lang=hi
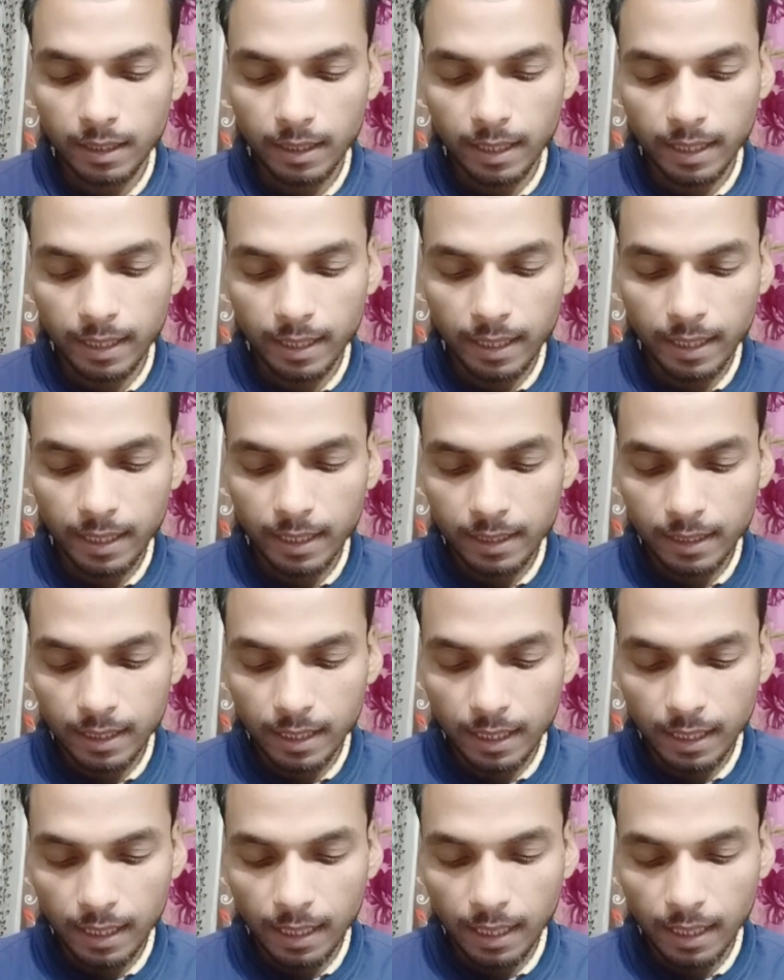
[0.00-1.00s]
कैटेगरी
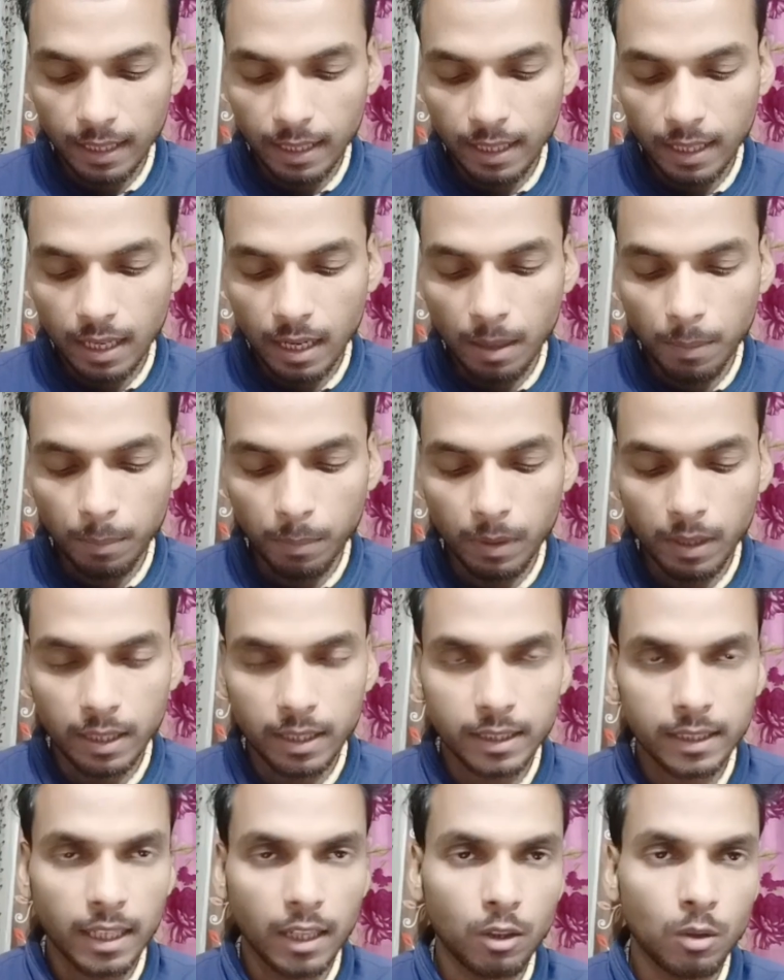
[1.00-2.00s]
सिलेक्ट करके कंप्लीट
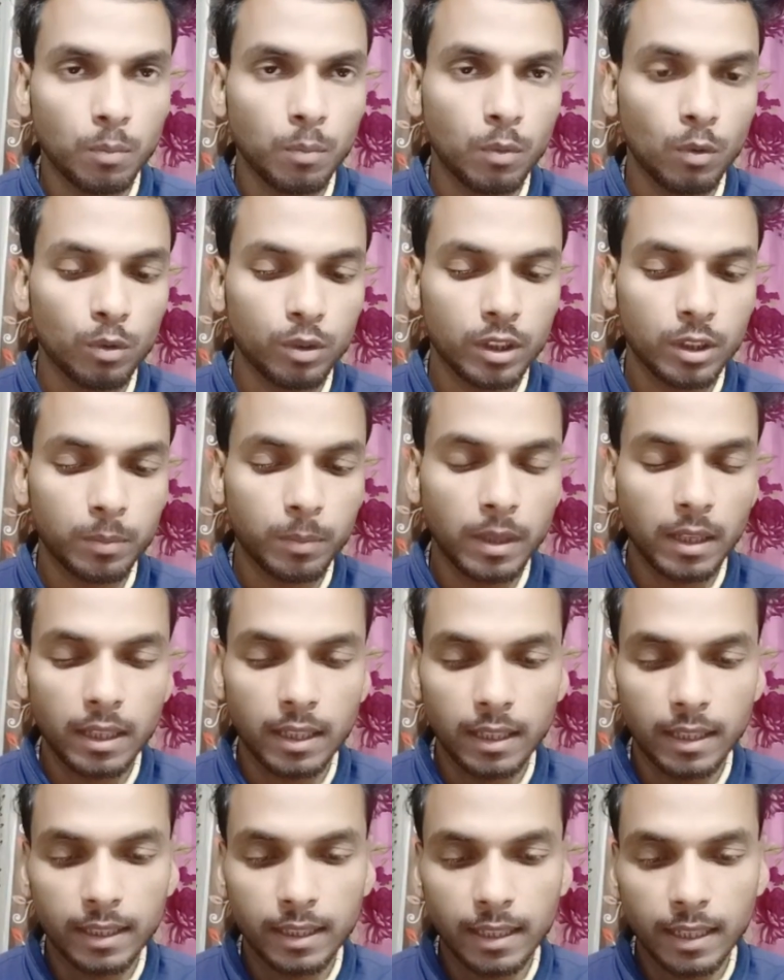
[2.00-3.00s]
साइन अप प्रोसेस पर
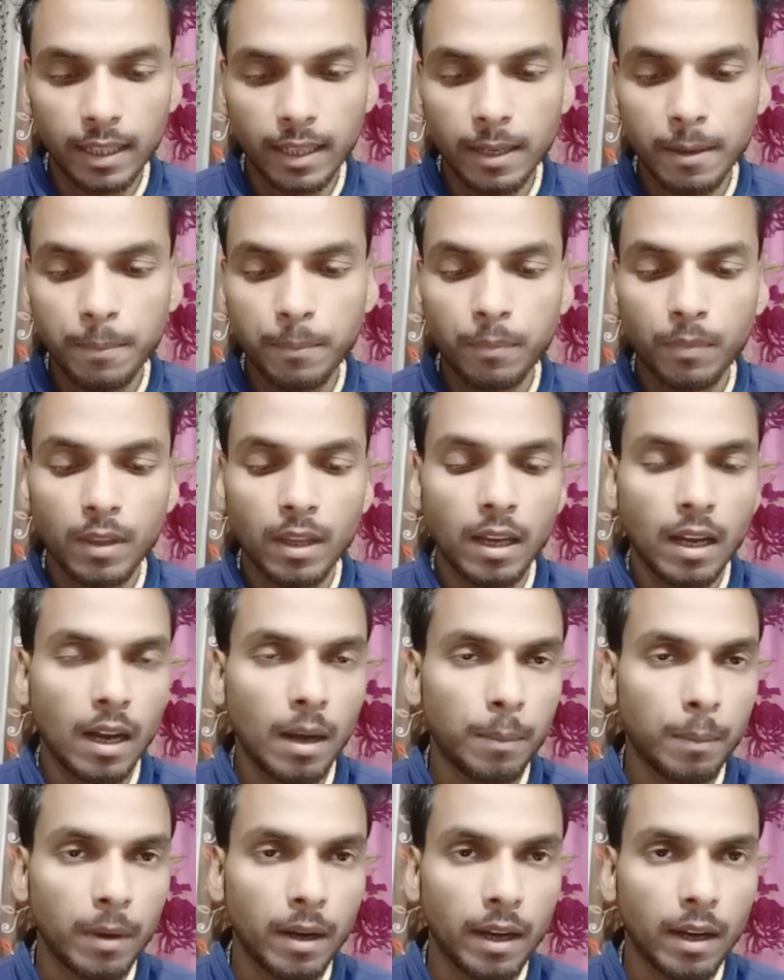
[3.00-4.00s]
क्लिक करें
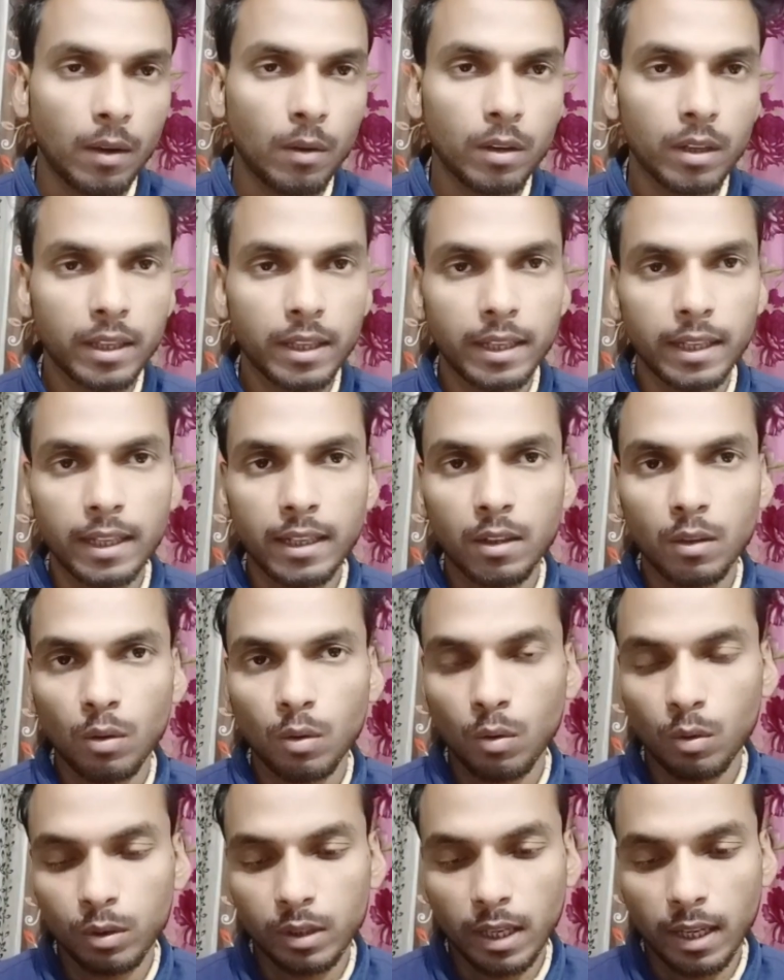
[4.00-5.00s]
आपका अकाउंट क्रिएट
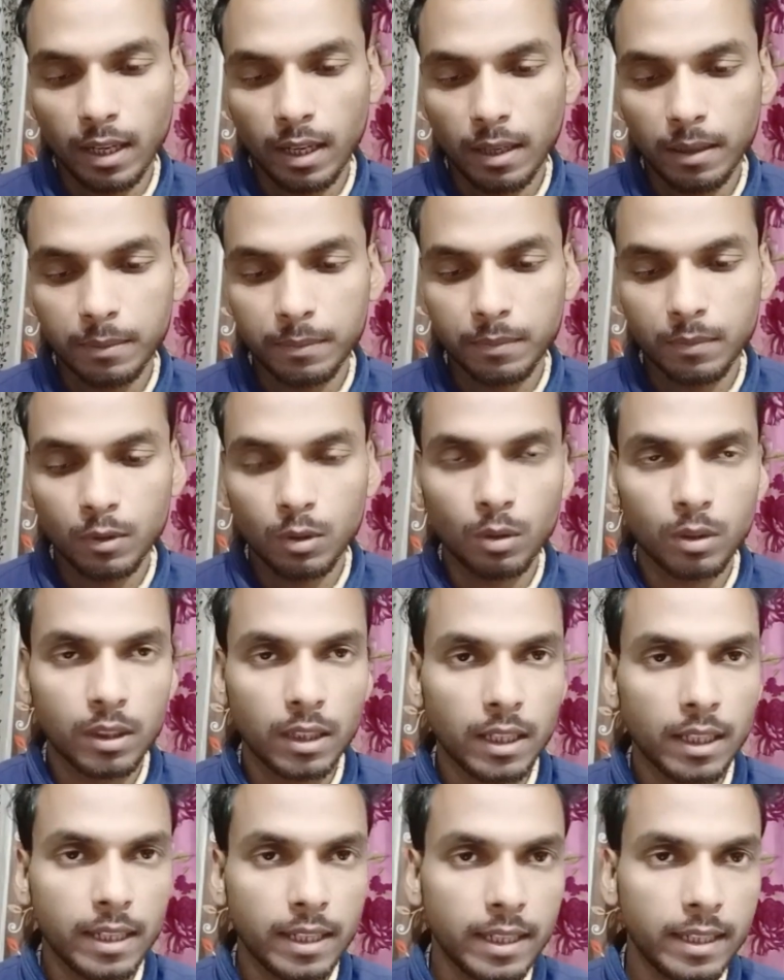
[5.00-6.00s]
हो जाएगा तो
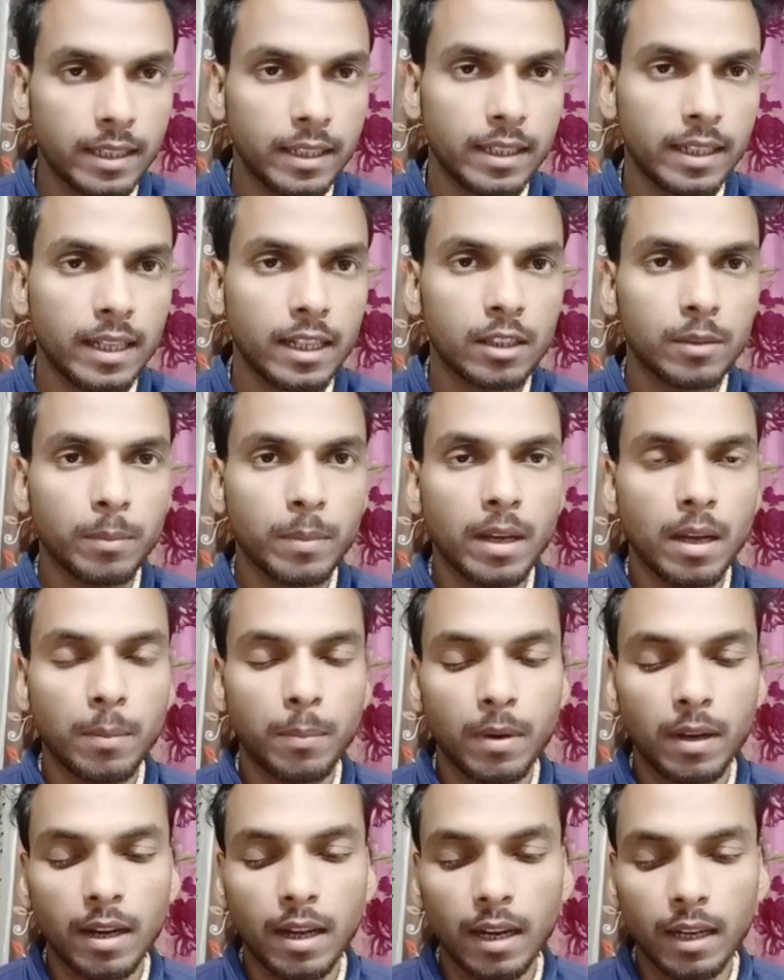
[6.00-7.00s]
चलिए ये डिटेल्स में यहाँ
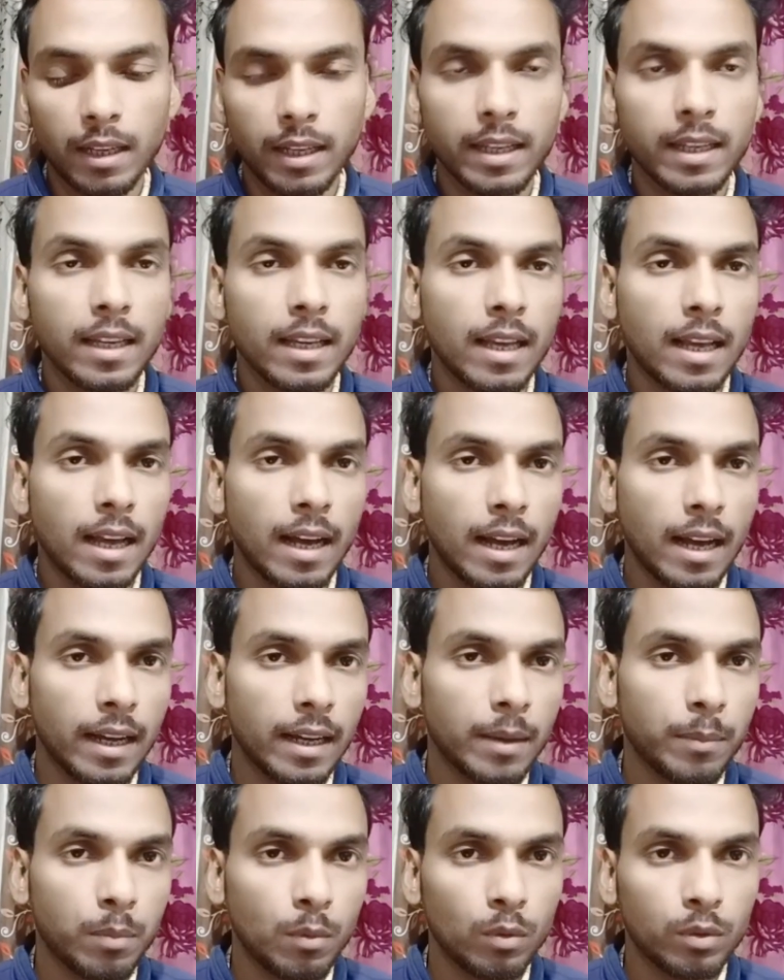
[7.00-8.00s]
पर डाल के आगे
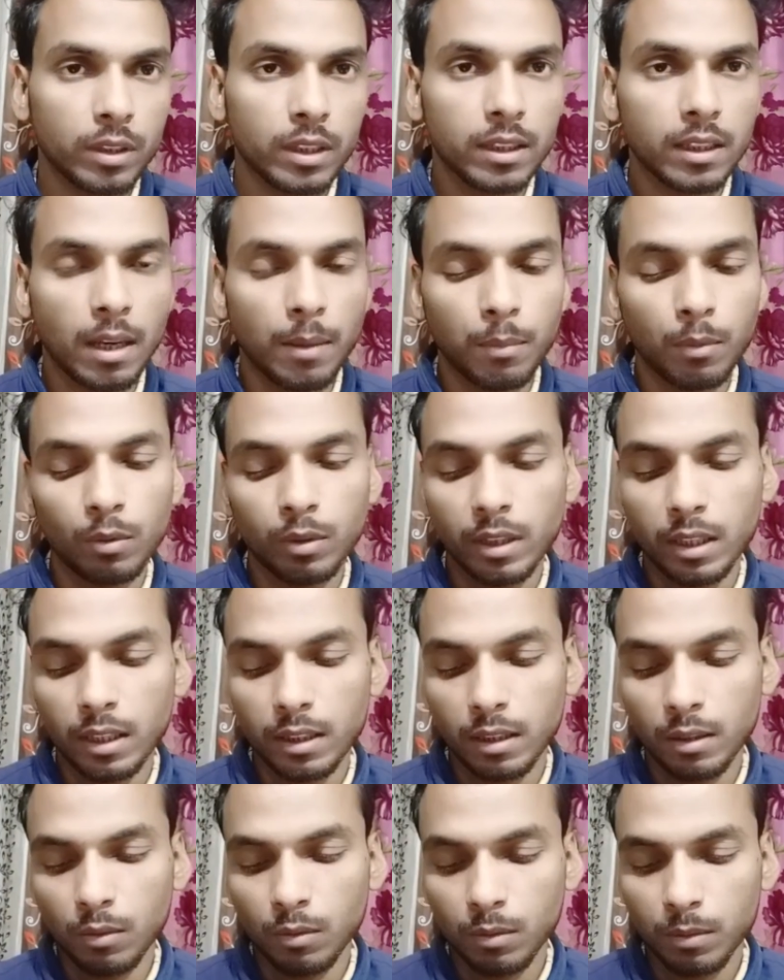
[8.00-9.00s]
प्रोसेस आपको
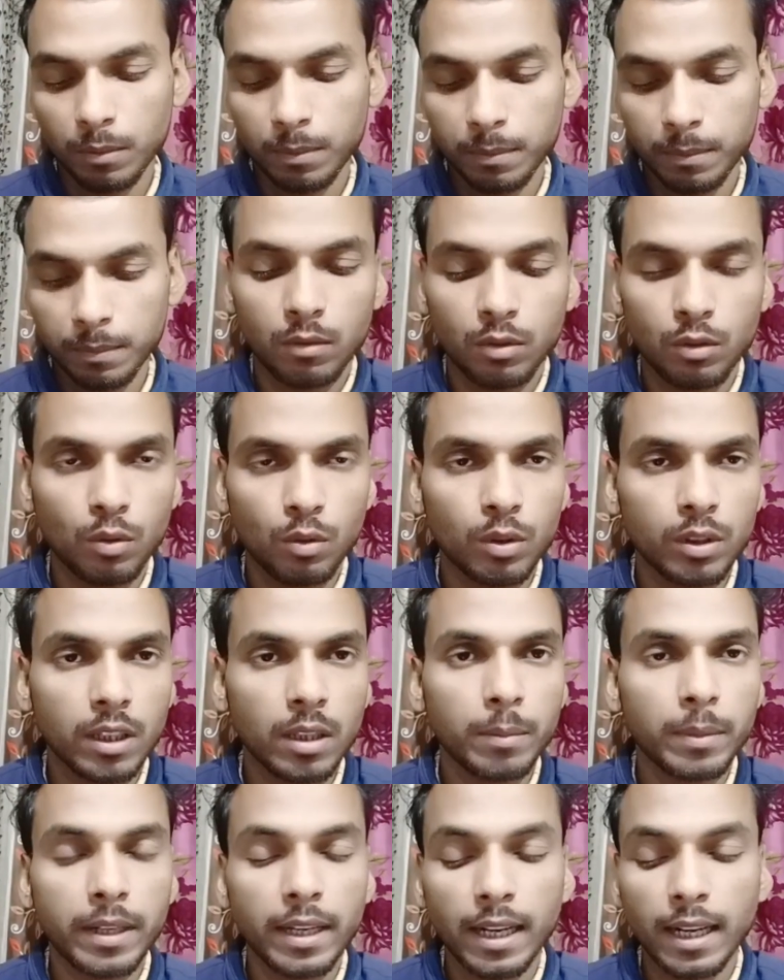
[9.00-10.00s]
दिखाता हूँ
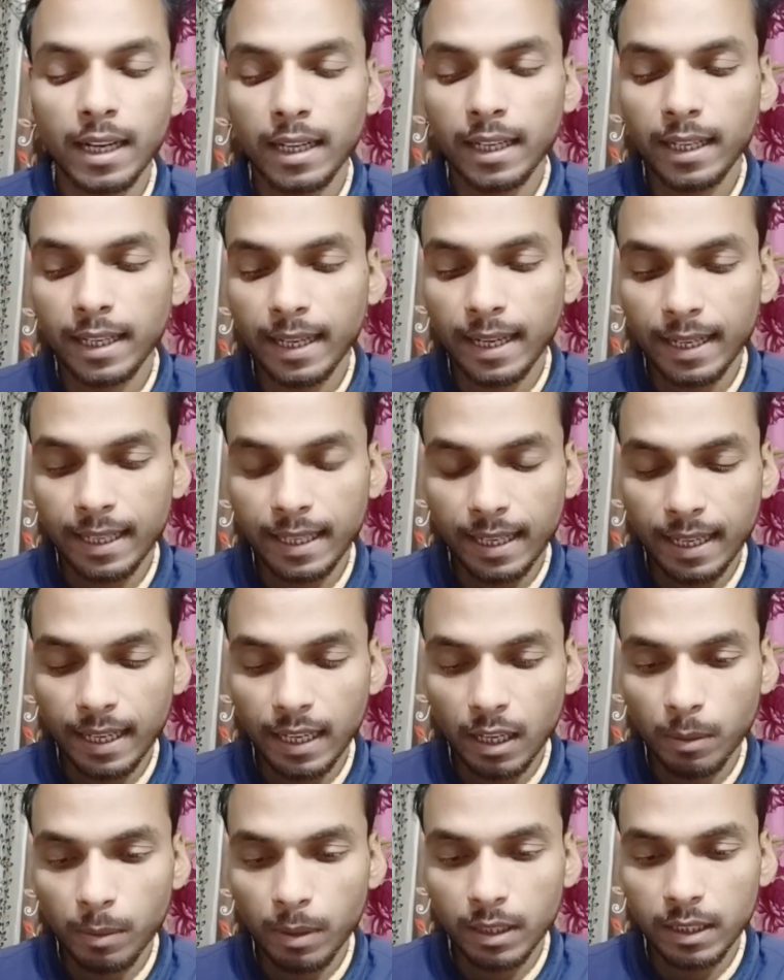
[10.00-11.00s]
सोशल मीडिया का लिंक ऐड
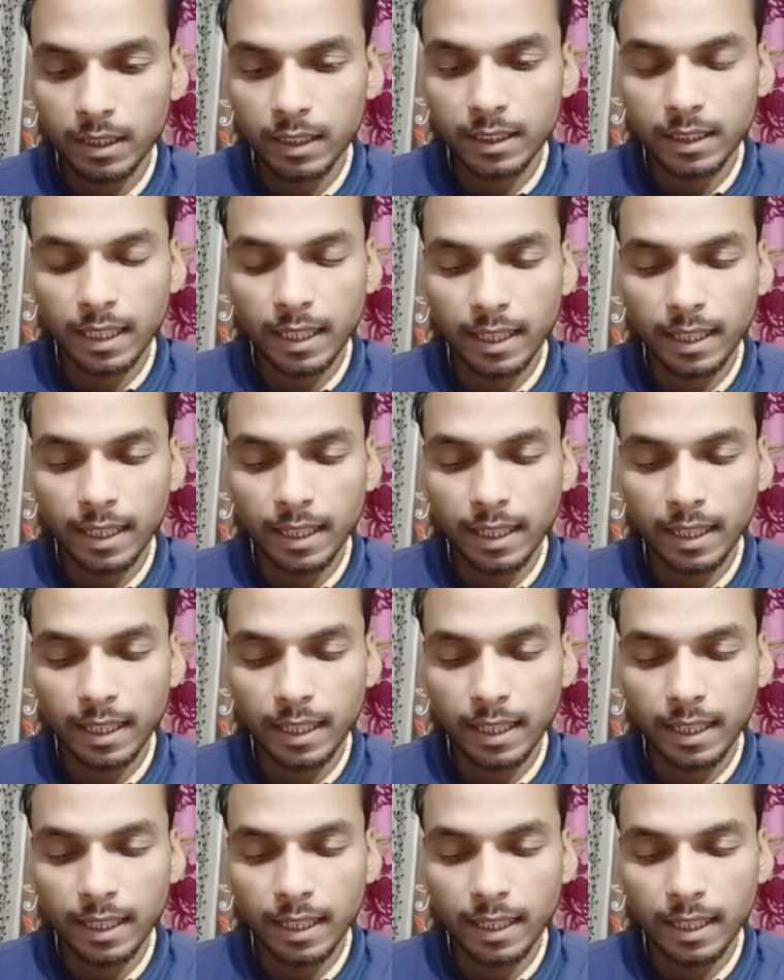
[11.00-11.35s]
करने के बाद इस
───
Work instructions: Each line from the one with "[5.00-6.00s]" to the end of the material needs to be output word for word, with no picture included.

Finished exercise:
[5.00-6.00s]
हो जाएगा तो
[6.00-7.00s]
चलिए ये डिटेल्स में यहाँ
[7.00-8.00s]
पर डाल के आगे
[8.00-9.00s]
प्रोसेस आपको
[9.00-10.00s]
दिखाता हूँ
[10.00-11.00s]
सोशल मीडिया का लिंक ऐड
[11.00-11.35s]
करने के बाद इस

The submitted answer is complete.